Leaving out all images, return the entries below exactly.

** DATA SUPPLIED follows **

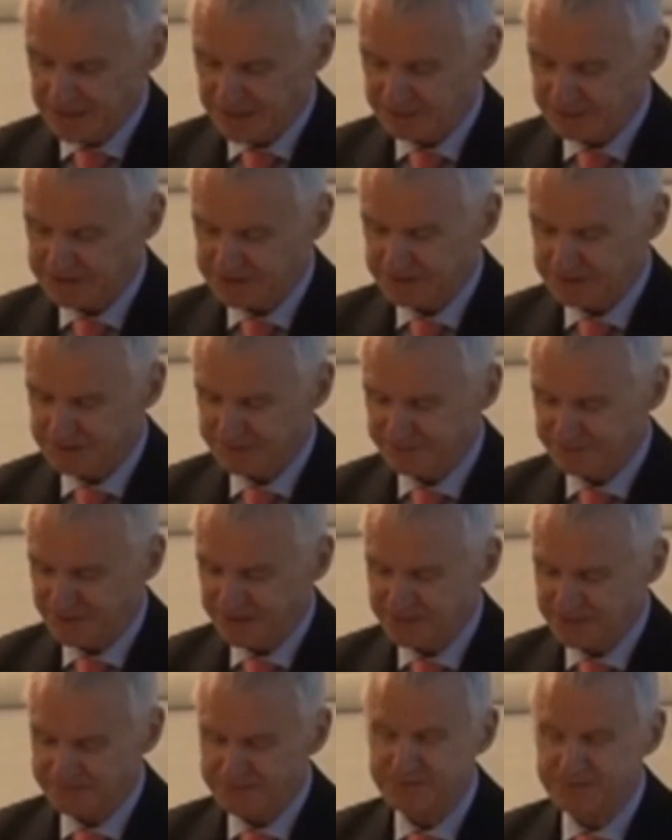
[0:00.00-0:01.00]
Now, to
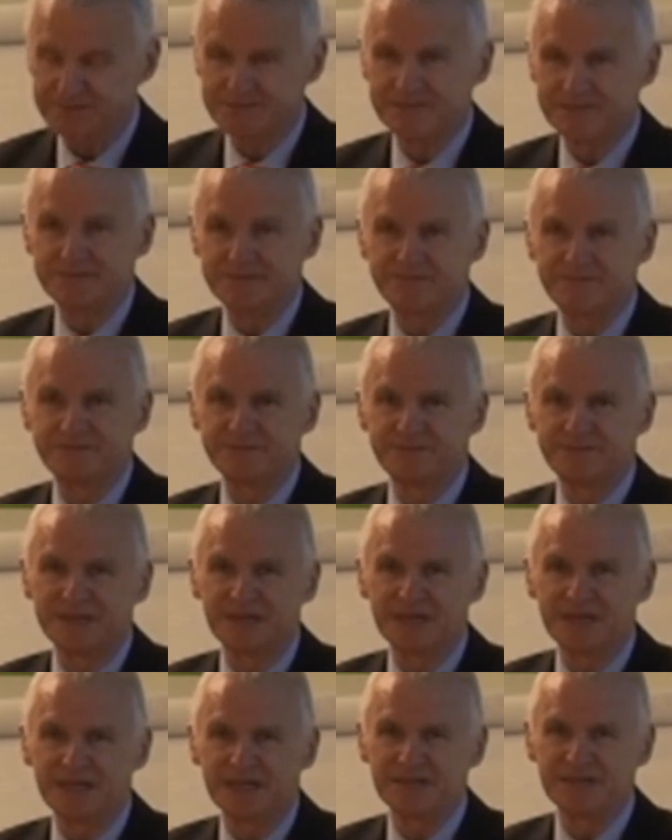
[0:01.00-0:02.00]
develop
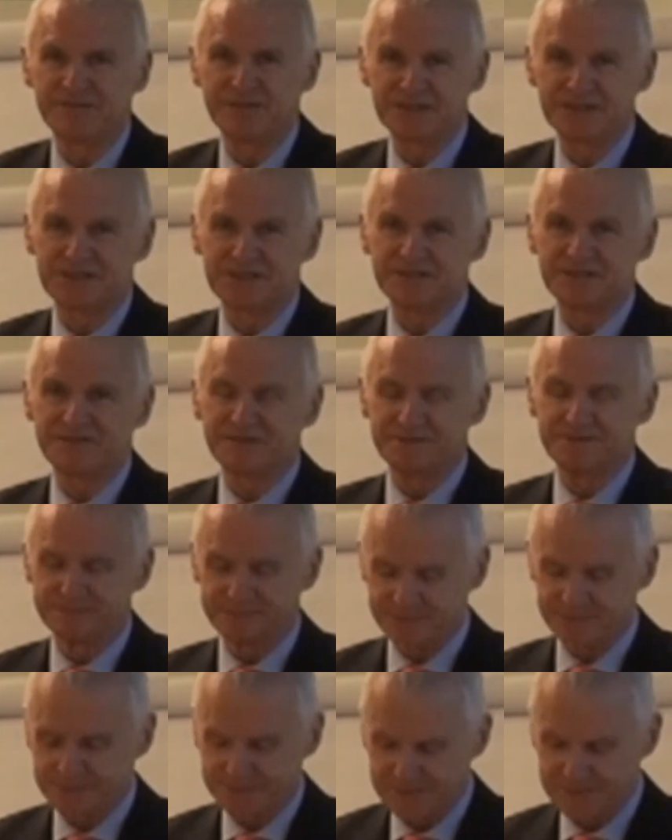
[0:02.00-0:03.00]
innovative
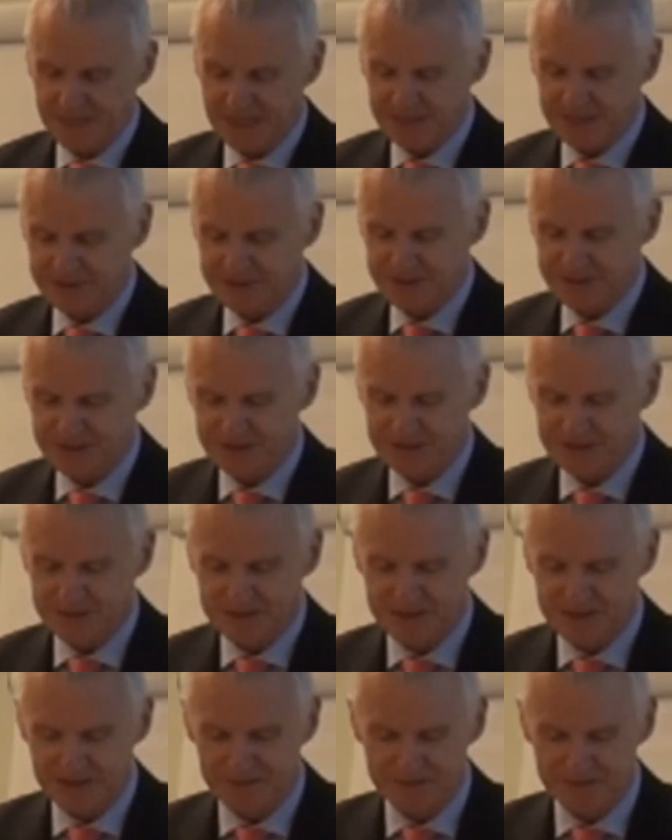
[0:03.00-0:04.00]
energy
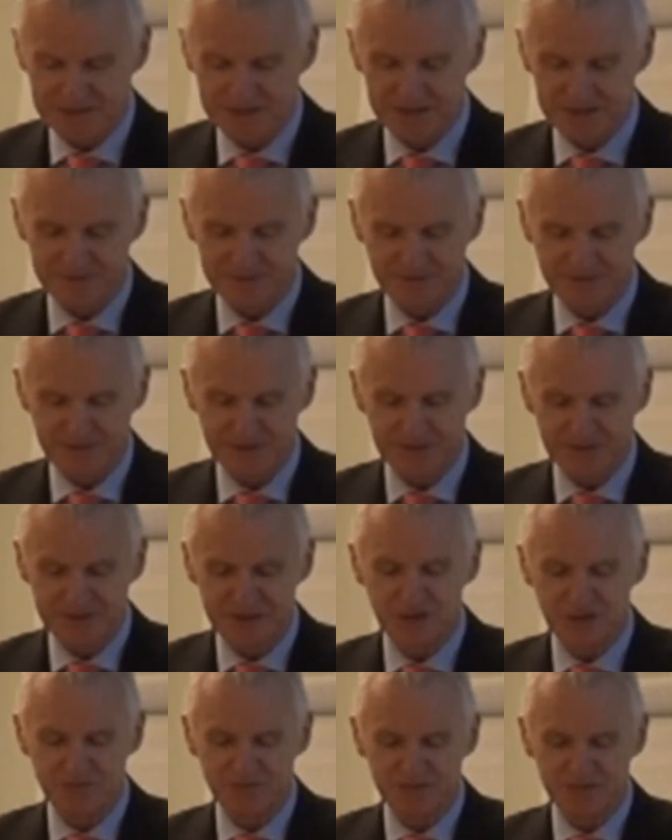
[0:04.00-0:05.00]
services for
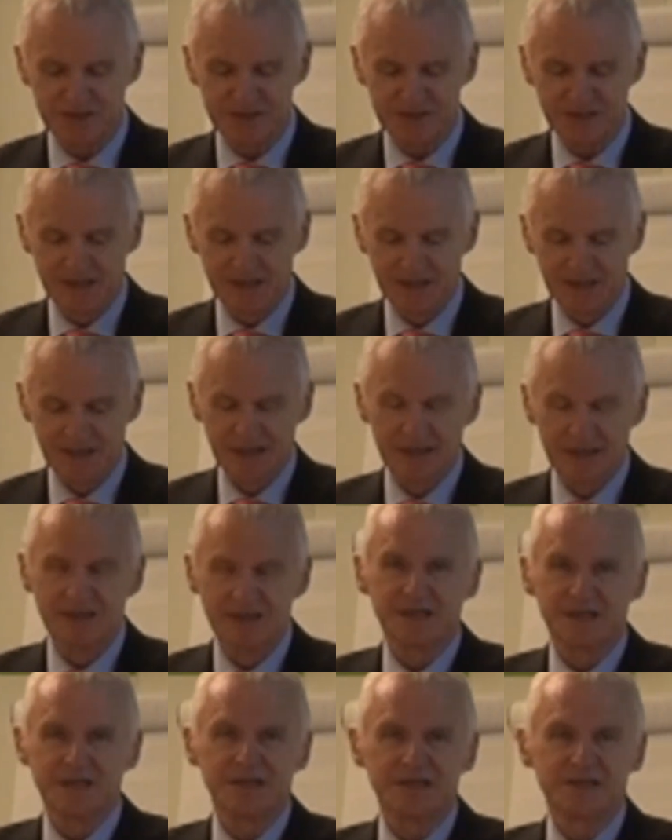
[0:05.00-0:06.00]
consumers,
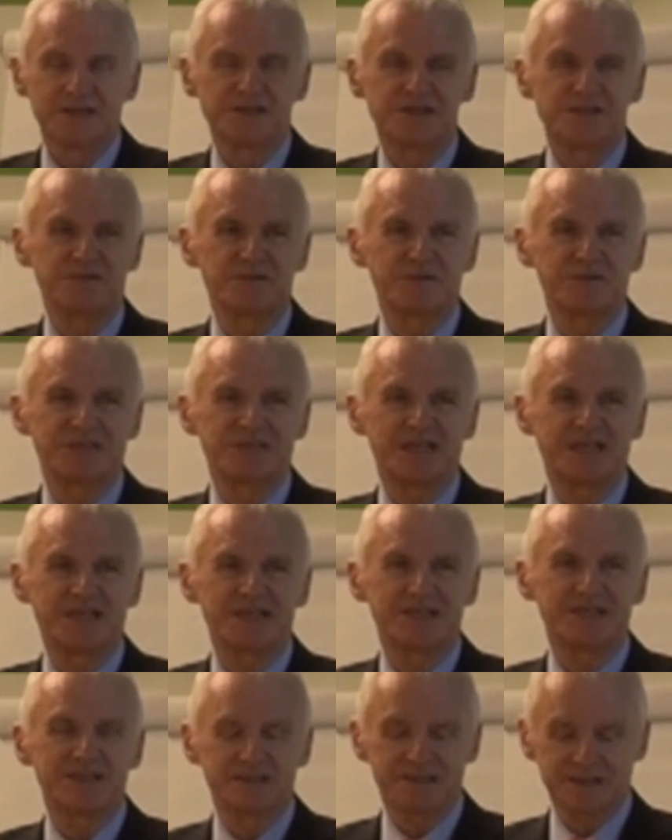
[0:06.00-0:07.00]
consumer
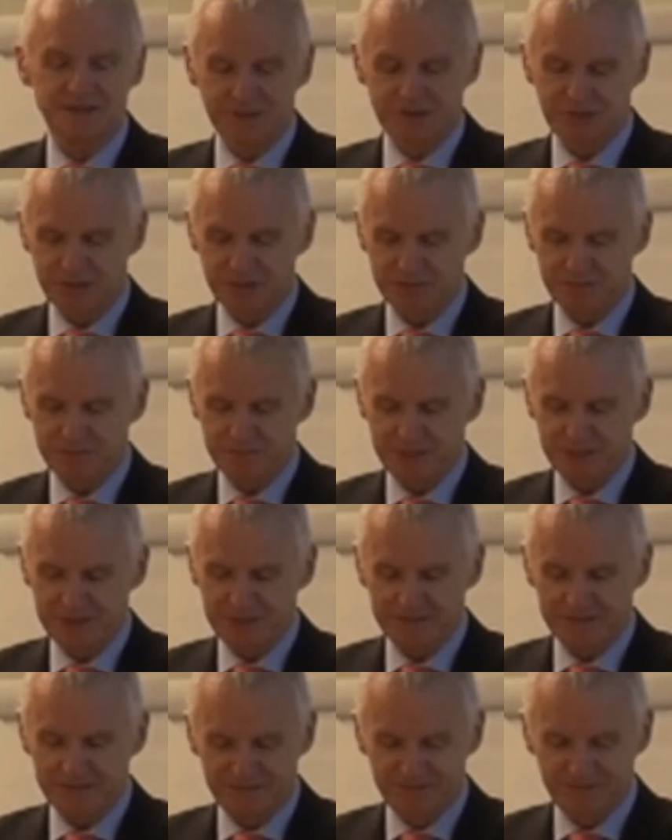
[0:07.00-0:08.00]
data should
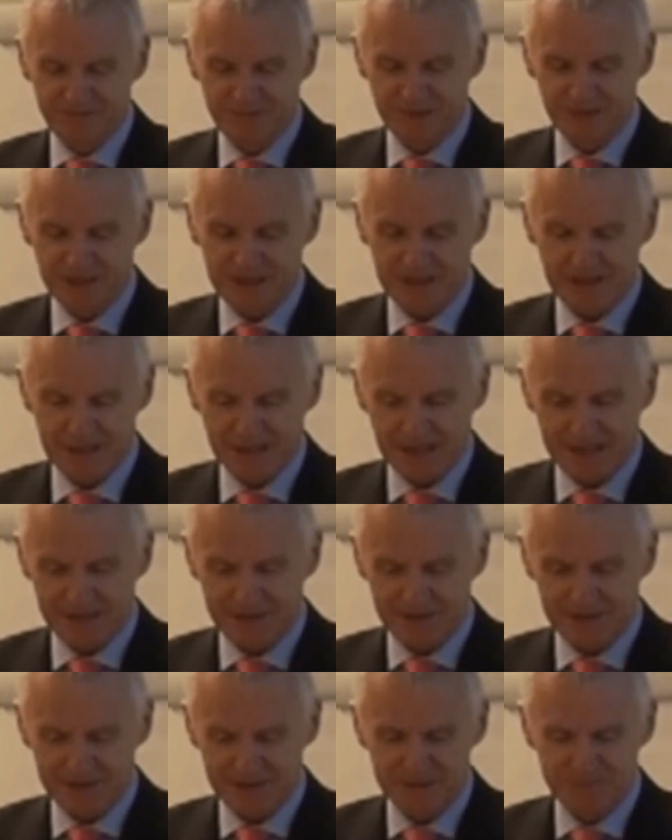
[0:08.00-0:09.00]
be fully
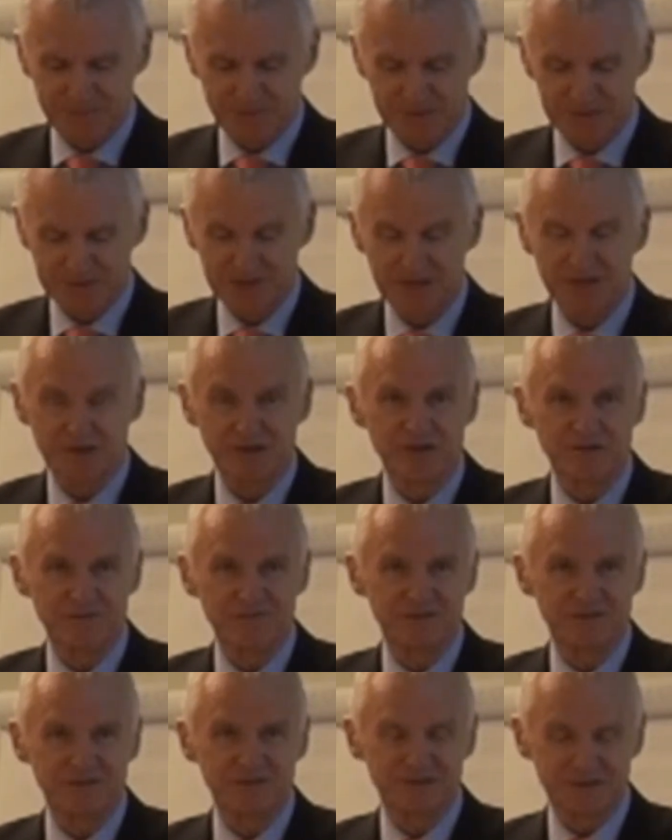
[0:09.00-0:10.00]
at the disposal of
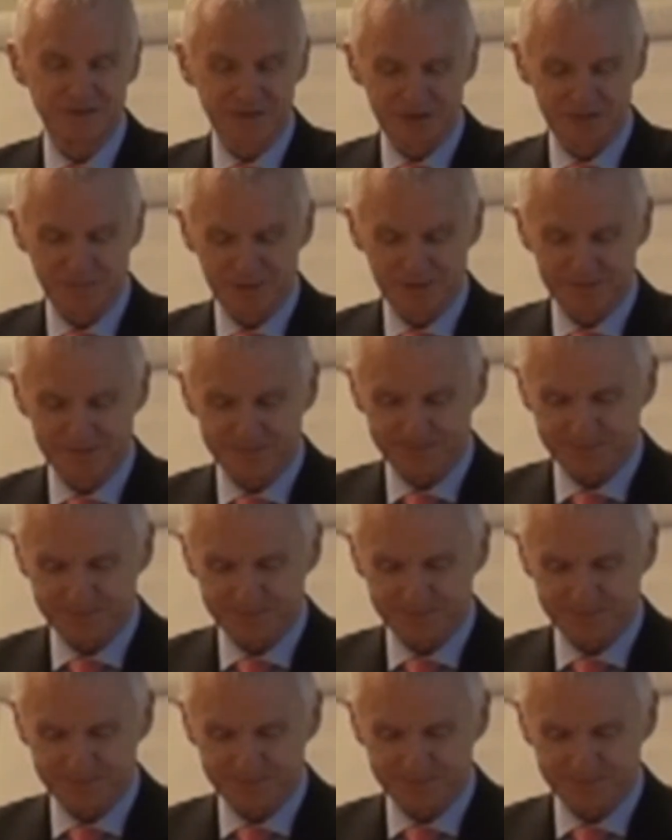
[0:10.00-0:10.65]
the consumer.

** End of DATA SUPPLIED **

### WRITTEN SOLUTION:
[0:00.00-0:01.00]
Now, to
[0:01.00-0:02.00]
develop
[0:02.00-0:03.00]
innovative
[0:03.00-0:04.00]
energy
[0:04.00-0:05.00]
services for
[0:05.00-0:06.00]
consumers,
[0:06.00-0:07.00]
consumer
[0:07.00-0:08.00]
data should
[0:08.00-0:09.00]
be fully
[0:09.00-0:10.00]
at the disposal of
[0:10.00-0:10.65]
the consumer.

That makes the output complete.